» Work item
First find the line containing "[0:00.00-0:05.40]" in the data, then set it down exactly along with every line after it, through the last.

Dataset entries
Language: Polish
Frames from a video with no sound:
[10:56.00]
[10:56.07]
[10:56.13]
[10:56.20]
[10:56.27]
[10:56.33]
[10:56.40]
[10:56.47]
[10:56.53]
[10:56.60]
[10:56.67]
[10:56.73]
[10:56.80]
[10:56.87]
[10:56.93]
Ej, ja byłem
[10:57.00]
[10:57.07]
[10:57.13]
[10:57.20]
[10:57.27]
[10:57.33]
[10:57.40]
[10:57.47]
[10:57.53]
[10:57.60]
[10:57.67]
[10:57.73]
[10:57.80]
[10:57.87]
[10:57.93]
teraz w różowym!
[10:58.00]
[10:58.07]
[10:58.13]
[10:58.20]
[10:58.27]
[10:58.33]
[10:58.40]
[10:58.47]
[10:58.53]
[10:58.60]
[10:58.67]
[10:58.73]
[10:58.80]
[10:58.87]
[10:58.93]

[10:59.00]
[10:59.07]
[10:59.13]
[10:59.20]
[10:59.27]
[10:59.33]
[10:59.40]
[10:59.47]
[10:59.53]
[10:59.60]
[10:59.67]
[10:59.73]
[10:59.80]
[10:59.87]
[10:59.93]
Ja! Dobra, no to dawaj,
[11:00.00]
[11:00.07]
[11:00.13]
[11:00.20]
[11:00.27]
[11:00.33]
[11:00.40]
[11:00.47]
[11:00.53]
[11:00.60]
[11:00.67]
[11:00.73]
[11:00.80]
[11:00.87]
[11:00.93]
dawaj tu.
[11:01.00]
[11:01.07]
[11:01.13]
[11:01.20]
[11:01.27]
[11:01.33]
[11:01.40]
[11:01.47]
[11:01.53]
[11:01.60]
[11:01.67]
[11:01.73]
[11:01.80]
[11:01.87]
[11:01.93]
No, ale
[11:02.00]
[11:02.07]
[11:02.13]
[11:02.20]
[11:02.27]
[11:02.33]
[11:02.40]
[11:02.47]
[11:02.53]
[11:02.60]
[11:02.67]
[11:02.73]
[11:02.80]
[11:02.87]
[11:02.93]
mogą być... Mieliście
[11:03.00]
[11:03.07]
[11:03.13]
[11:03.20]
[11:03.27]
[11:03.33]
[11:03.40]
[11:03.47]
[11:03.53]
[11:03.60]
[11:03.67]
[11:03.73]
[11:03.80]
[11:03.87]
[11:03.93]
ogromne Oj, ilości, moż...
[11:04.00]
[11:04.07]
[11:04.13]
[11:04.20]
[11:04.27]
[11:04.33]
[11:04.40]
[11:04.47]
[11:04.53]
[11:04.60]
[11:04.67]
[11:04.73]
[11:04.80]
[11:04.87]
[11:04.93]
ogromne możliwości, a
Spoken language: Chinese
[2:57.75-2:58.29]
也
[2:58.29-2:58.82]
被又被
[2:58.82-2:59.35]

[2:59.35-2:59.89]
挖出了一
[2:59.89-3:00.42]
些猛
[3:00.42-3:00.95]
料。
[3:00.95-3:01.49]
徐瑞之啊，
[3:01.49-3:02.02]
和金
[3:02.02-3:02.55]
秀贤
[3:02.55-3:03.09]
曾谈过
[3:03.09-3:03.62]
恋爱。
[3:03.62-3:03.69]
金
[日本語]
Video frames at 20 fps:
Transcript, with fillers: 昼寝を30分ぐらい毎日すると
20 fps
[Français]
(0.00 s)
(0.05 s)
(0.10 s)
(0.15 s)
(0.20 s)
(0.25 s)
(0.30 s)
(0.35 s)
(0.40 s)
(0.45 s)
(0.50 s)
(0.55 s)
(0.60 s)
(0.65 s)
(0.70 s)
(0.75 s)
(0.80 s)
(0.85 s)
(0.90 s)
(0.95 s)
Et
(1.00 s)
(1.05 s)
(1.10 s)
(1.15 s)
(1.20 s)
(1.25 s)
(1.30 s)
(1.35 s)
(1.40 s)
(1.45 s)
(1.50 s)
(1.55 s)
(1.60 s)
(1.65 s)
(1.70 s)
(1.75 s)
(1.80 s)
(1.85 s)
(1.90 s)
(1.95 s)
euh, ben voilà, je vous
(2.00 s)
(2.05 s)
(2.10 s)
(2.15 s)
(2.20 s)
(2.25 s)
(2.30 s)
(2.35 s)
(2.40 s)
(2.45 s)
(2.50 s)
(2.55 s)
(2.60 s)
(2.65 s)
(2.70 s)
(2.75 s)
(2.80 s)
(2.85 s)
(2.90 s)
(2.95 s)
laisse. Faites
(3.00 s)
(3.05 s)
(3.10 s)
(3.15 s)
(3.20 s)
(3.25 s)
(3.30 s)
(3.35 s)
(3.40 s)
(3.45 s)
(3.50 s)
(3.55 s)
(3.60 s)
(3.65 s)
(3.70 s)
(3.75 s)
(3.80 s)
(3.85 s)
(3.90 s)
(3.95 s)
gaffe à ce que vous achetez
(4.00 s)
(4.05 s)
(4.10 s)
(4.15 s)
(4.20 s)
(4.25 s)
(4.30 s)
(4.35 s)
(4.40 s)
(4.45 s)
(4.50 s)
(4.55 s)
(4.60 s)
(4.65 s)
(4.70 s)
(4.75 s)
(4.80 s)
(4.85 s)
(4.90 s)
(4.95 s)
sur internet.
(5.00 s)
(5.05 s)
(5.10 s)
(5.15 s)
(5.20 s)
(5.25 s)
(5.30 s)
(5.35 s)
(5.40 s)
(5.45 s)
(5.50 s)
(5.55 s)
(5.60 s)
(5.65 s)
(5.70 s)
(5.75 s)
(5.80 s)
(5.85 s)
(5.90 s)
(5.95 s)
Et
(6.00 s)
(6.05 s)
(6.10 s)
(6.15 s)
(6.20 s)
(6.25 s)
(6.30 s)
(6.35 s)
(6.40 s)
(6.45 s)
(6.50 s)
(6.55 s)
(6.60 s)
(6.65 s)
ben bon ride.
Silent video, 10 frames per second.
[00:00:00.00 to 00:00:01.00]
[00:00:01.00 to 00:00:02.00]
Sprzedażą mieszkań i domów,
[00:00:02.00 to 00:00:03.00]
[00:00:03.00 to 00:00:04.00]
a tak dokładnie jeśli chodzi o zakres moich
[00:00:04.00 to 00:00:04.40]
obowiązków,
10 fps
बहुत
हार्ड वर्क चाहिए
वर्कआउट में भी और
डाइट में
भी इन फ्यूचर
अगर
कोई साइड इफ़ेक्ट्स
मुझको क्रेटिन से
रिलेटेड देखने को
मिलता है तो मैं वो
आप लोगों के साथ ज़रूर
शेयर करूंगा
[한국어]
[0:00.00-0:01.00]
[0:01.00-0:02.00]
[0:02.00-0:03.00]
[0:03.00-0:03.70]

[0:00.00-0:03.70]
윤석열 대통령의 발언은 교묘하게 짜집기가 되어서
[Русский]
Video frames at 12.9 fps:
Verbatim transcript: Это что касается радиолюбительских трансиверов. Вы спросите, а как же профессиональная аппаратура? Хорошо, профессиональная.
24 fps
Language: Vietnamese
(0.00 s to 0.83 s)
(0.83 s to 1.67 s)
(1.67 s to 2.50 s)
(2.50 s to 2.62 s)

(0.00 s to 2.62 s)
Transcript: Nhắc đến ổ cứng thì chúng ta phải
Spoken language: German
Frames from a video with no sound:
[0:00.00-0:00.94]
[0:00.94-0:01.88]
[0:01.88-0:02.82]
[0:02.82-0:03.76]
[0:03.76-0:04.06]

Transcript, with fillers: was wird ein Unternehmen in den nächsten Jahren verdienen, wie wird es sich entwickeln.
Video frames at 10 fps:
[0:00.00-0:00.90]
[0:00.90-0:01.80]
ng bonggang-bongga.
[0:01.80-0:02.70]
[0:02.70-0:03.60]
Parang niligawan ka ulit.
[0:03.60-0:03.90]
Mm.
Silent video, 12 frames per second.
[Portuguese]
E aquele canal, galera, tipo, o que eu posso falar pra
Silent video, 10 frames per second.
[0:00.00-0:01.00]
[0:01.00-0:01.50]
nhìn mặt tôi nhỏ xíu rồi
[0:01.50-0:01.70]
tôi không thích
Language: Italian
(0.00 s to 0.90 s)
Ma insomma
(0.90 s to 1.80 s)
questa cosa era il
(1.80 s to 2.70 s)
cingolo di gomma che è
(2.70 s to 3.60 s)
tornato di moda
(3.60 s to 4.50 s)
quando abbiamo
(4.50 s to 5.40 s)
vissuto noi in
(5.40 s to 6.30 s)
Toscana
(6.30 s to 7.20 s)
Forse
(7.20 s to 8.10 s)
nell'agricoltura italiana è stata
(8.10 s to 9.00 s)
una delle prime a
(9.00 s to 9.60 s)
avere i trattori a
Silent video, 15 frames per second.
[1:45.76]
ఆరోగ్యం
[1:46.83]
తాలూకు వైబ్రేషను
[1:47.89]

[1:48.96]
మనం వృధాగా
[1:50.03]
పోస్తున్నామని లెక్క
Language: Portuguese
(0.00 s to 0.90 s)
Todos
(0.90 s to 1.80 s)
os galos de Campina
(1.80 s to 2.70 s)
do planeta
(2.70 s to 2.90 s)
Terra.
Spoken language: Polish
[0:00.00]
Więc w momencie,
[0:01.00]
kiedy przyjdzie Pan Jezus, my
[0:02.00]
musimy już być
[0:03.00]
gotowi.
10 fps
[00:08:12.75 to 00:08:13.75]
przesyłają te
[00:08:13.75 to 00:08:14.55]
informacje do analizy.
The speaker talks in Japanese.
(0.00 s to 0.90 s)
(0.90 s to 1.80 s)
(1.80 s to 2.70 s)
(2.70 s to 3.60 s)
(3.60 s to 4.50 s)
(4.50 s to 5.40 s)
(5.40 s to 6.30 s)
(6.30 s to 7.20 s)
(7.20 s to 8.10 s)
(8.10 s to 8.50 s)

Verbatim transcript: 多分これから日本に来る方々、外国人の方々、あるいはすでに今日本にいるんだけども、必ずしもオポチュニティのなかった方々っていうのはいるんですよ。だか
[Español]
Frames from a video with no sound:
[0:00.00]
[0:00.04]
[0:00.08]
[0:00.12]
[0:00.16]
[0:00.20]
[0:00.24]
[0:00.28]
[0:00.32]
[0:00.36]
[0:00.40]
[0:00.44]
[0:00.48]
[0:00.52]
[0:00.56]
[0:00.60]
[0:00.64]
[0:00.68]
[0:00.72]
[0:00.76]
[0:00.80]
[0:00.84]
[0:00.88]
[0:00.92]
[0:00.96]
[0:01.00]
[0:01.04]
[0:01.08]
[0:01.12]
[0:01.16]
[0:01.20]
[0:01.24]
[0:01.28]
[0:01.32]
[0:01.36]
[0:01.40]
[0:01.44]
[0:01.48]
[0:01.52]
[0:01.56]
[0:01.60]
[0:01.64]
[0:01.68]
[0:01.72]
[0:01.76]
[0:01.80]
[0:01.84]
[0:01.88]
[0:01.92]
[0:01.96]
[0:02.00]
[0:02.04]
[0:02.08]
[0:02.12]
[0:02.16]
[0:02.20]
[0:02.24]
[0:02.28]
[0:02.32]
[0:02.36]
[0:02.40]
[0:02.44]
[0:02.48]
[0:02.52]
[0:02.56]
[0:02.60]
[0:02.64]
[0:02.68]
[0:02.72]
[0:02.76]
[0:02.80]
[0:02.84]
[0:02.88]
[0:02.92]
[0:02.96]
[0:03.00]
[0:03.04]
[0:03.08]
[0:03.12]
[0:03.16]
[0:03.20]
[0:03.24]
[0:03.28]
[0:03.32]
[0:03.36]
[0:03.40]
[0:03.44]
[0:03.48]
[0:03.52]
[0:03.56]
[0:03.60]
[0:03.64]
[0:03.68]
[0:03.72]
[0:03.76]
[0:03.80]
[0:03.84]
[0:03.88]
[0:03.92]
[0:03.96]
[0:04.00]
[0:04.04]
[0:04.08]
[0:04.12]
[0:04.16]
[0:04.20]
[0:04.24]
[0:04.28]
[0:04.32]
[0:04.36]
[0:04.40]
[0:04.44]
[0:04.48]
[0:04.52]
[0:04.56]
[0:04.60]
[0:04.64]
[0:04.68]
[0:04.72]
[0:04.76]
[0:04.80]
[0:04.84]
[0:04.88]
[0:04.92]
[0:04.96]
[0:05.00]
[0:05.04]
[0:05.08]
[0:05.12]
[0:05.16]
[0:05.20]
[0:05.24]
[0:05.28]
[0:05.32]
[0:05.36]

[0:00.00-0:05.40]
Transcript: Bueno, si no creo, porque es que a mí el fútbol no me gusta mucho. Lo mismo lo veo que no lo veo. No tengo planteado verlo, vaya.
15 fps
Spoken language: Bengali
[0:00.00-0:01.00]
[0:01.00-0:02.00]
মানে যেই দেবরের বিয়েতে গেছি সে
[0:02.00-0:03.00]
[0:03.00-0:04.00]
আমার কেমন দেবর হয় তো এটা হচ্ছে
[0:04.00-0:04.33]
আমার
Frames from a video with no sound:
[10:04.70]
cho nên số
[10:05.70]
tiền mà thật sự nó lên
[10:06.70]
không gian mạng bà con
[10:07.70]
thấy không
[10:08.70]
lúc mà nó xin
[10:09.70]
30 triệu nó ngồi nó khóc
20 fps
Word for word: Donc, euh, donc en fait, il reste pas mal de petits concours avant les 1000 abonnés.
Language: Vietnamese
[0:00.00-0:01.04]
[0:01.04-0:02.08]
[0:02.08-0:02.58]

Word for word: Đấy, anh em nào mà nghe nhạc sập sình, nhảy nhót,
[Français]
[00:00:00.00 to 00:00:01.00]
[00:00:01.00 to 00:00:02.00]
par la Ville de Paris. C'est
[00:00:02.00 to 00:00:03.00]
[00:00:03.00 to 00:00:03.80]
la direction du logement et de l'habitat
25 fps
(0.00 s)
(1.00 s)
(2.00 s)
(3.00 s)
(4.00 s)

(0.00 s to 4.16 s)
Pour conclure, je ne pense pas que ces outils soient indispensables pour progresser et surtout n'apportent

» Reply to the exercise
[0:00.00-0:05.40]
Transcript: Bueno, si no creo, porque es que a mí el fútbol no me gusta mucho. Lo mismo lo veo que no lo veo. No tengo planteado verlo, vaya.
15 fps
Spoken language: Bengali
[0:00.00-0:01.00]
[0:01.00-0:02.00]
মানে যেই দেবরের বিয়েতে গেছি সে
[0:02.00-0:03.00]
[0:03.00-0:04.00]
আমার কেমন দেবর হয় তো এটা হচ্ছে
[0:04.00-0:04.33]
আমার
Frames from a video with no sound:
[10:04.70]
cho nên số
[10:05.70]
tiền mà thật sự nó lên
[10:06.70]
không gian mạng bà con
[10:07.70]
thấy không
[10:08.70]
lúc mà nó xin
[10:09.70]
30 triệu nó ngồi nó khóc
20 fps
Word for word: Donc, euh, donc en fait, il reste pas mal de petits concours avant les 1000 abonnés.
Language: Vietnamese
[0:00.00-0:01.04]
[0:01.04-0:02.08]
[0:02.08-0:02.58]

Word for word: Đấy, anh em nào mà nghe nhạc sập sình, nhảy nhót,
[Français]
[00:00:00.00 to 00:00:01.00]
[00:00:01.00 to 00:00:02.00]
par la Ville de Paris. C'est
[00:00:02.00 to 00:00:03.00]
[00:00:03.00 to 00:00:03.80]
la direction du logement et de l'habitat
25 fps
(0.00 s)
(1.00 s)
(2.00 s)
(3.00 s)
(4.00 s)

(0.00 s to 4.16 s)
Pour conclure, je ne pense pas que ces outils soient indispensables pour progresser et surtout n'apportent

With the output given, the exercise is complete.